De este modo las mujeres que tuvieron muy pronto la regla, que tienen ciclos menstruales cortos, y no tienen hijos tienen un riesgo mayor de desarrollar endometriosis.
La esterilidad puede producir un empeoramiento de la endometriosis y por eso es todavía más frecuente la endometriosis en las pacientes con esterilidad, donde alcanza cifras de entre un 20 y un 40 %.
Sin embargo hoy en día sabemos fuera de toda duda que la endometriosis juega también un papel importante en la disminución de la fertilidad.
Un motivo evidente, nunca discutido, es el caso en el que las adherencias provocan la obstrucción de ambas trompas impidiendo el paso de los óvulos hacia el útero.
Pero incluso cuando las trompas permanecen permeables la endometriosis se relaciona directamente con esterilidad.
En ocasiones las adherencias, aunque no obstruyan las trompas, dejan a estas o a los ovarios fijos en una situación anatómica anómala de modo que impide la correcta posición de las fimbrias del extremo de la trompa sobre la superficie del ovario en el momento de la ovulación.

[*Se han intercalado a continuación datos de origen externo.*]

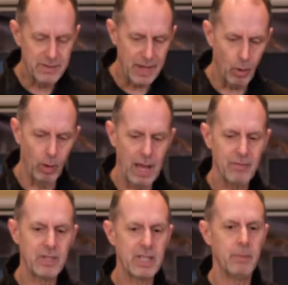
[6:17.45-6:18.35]
They all have
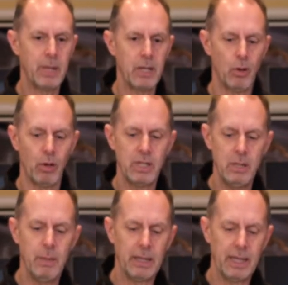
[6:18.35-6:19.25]
the same technology
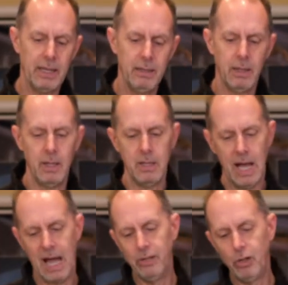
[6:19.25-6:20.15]
built in,
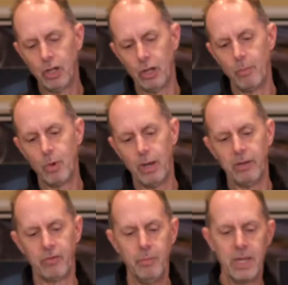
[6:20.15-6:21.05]
and you can upgrade
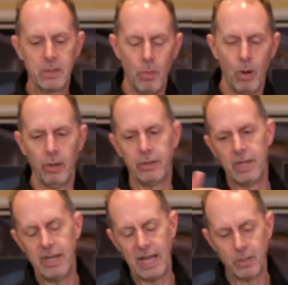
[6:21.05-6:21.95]
from this model to
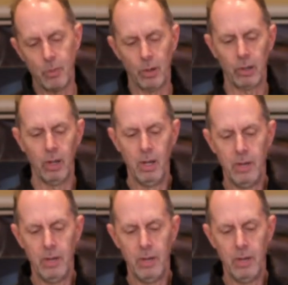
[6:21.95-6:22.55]
the next model.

Al ocurrir esto el óvulo desprendido del ovario cae a la cavidad abdominal sin que pueda ser recogido por las fimbrias e introducido en el interior de la trompa.
Además los trastornos inmunobiológicos que están detrás de la formación de los implantes endometriósicos son también responsables de una peor calidad de los ovocitos Esto hace que la fertilidad se vea afectada en todos los casos de endometriosis, incluso cuando la laparoscopia no revele adherencias en las trompas ni en los ovarios, y es responsable también de que los tratamientos con inseminación intrauterina (y quizá también los de fecundación in Vitro) tengan peores resultados en mujeres con endometriosis.